La Via

La Via 16 giugno

pdf50OLTRE I FORMALISMI                    (Lc 7, 36-50).

 

L’episodio della donna peccatrice che unge i piedi di Gesù ci colpisce profondamente.

È uno tra i più noti del Vangelo e ogni volta che lo sentiamo non ci lascia mai indifferenti.

In fondo rappresenta lo scontro, sempre in atto, tra le logiche formali di prudenza, decoro, convenienza e quelle emotive e coinvolgenti legate ai sentimenti.

La donna in questione ci fa simpatia ma non so in quanti di noi avremmo apprezzato il suo gesto così inusuale e all’apparenza di cattivo gusto.

Fino a che punto infatti è lecito manifestare i propri sentimenti? Fin dove arriva il riserbo e l’intimità di ciò che proviamo?

Questa domanda ce la poniamo e, a volte, a forza di porcela ci perdiamo il meglio che la vita possa offrirci.

Nella grande sala in cui Gesù sedeva a cena tanti benpensanti furono certo sconvolti dall’episodio, ma il Signore no.

Ed è proprio questa sua capacità di accettare quel gesto a mettere in moto una serie di reazioni rivelatrici della verità di ciò che stava accadendo.

Colui che aveva invitato Gesù infatti non aveva avuto i giusti riguardi nei confronti dell’ospite: lo aveva accolto a casa sua solo per potersi vantare di averlo fatto.

Ma occorreva qualcosa, un fatto, un evento che svelasse ciò che lui si portava nel cuore e che non esprimeva mai a parole.

Tutto ciò che Simone pensa infatti non viene mai esternato: il suo è un silenzio pieno di giudizi taglienti, saturo di un senso di superiorità che non deve mai metterlo in una situazione imbarazzante.

Perché non reagisce? Perché non dice a Gesù quel che pensa di lui?

Perché non allontana energicamente quella donna?

Il mutismo a volte è un muro che impedisce di capire chi siamo.

Così Simone appare come un uomo chiuso in se stesso, scontento per quanto avviene intorno a lui e tuttavia incapace di mettersi in questione e di accusarsi.

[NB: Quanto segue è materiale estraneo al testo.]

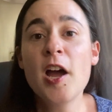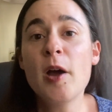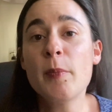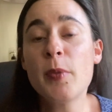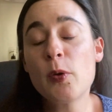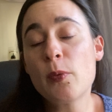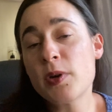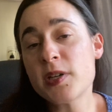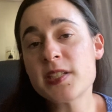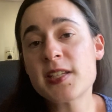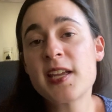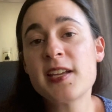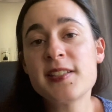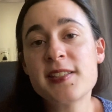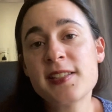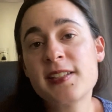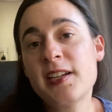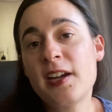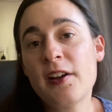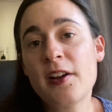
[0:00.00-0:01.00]
But worst case
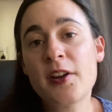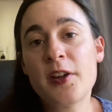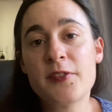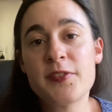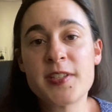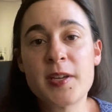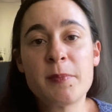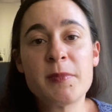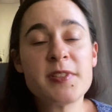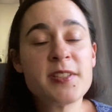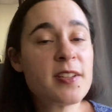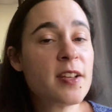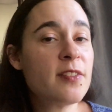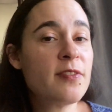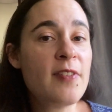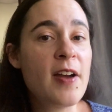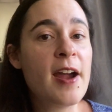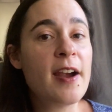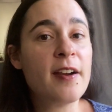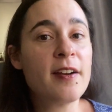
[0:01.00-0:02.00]
scenario, if someone's on
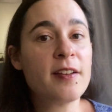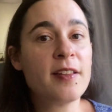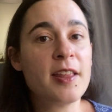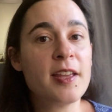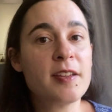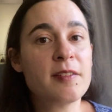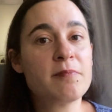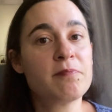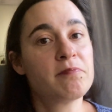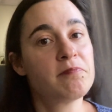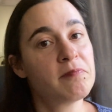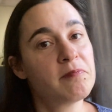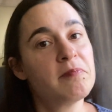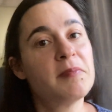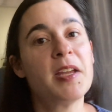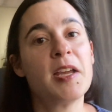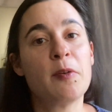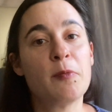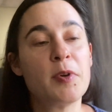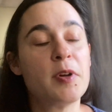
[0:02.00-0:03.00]
fire, like,
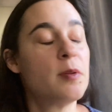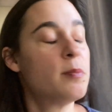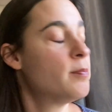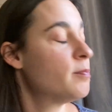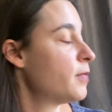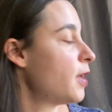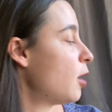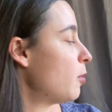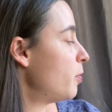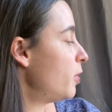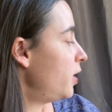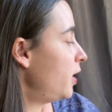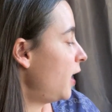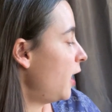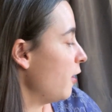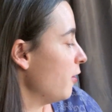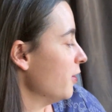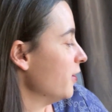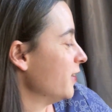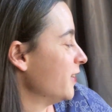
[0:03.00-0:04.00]
it will help put it
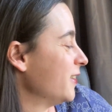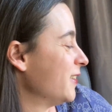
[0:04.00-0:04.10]
out.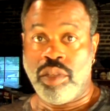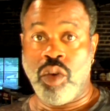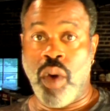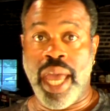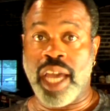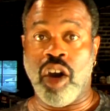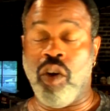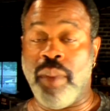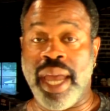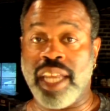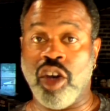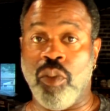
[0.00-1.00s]
you ain't going
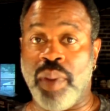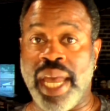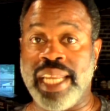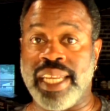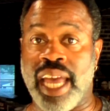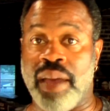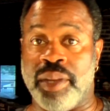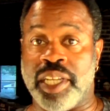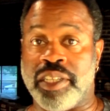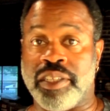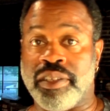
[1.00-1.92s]
to make no paint damage.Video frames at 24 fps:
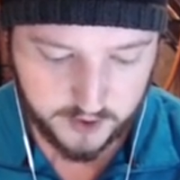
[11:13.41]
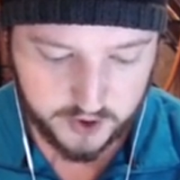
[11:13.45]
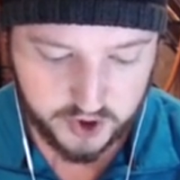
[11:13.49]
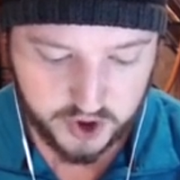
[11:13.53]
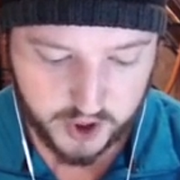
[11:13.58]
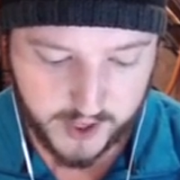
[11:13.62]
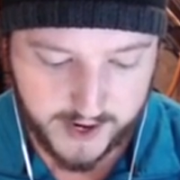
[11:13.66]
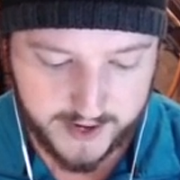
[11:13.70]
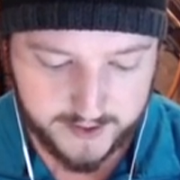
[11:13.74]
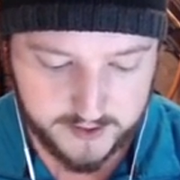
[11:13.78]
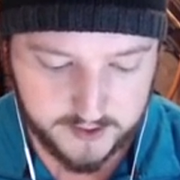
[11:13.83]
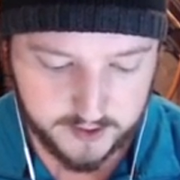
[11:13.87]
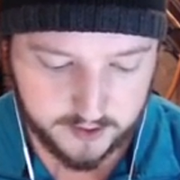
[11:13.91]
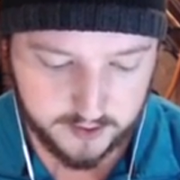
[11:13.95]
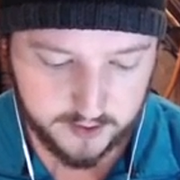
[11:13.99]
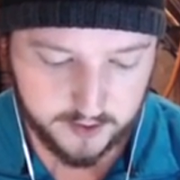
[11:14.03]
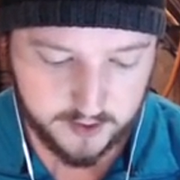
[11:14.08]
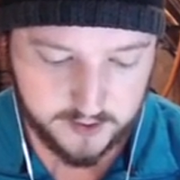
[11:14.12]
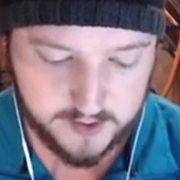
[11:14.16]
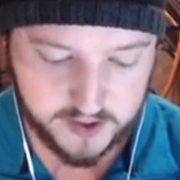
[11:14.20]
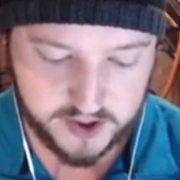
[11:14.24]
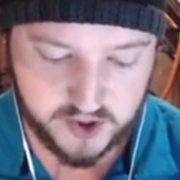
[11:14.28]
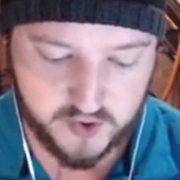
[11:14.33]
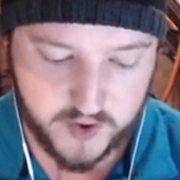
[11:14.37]
Giant,
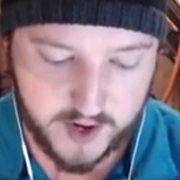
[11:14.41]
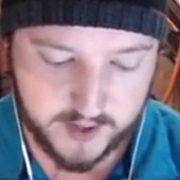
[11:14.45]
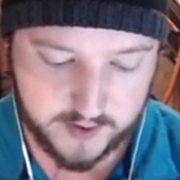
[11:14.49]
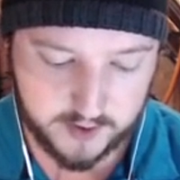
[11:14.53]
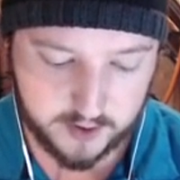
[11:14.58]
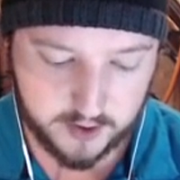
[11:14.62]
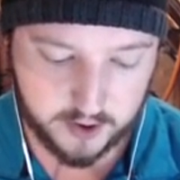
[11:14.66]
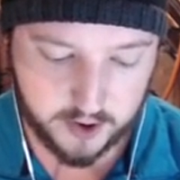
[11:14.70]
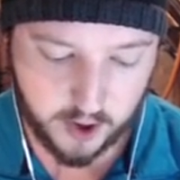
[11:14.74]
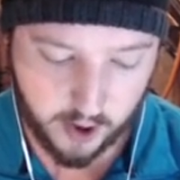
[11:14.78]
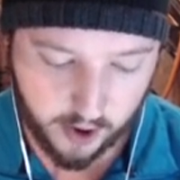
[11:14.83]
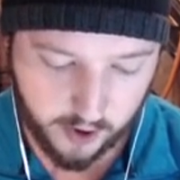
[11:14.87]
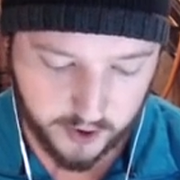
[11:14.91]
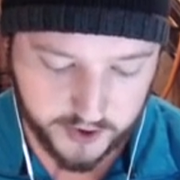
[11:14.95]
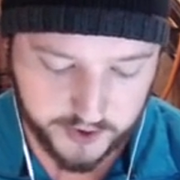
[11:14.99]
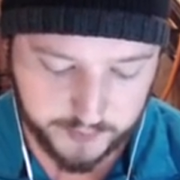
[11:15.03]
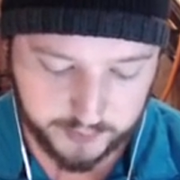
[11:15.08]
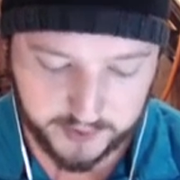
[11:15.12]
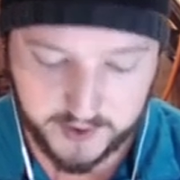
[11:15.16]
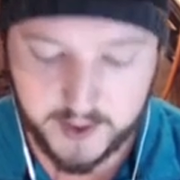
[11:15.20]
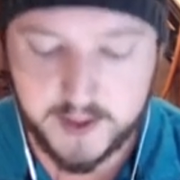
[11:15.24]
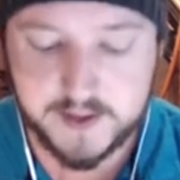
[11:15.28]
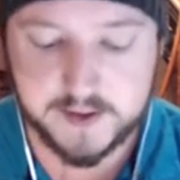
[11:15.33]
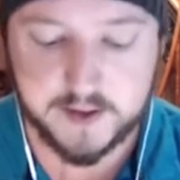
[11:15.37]
distract guards,
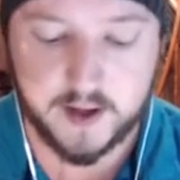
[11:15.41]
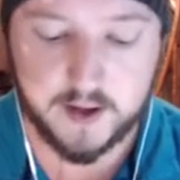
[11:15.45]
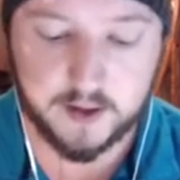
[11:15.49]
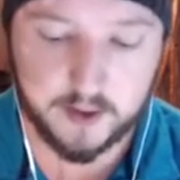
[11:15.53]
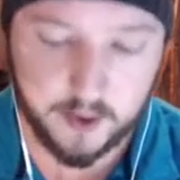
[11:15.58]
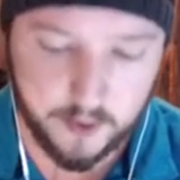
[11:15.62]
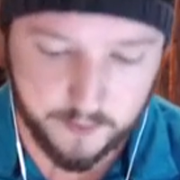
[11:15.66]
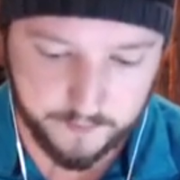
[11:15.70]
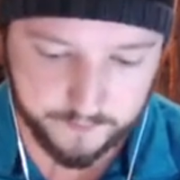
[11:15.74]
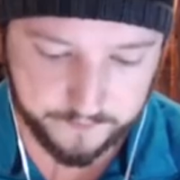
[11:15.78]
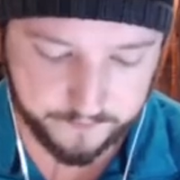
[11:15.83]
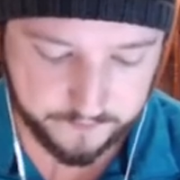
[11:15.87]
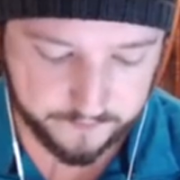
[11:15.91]
please. Thank you.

Un po’ ci rappresenta, in tutte quelle volte in cui non comprendiamo le situazioni valutandole secondo criteri esteriori e senza sforzarci di penetrarle; in tutte le volte che facciamo prevalere la cautela come alibi per frenare gli sforzi nostri e altrui; in tutte le volte che, per il poco coraggio di amare ci precludiamo anche la gioia del perdono.

Preghiamo un’altra donna, S. Teresa Benedetta della Croce che ci ottenga il dono di un giusto atteggiamento senza rigidi formalismi e senza facili accondiscendenze.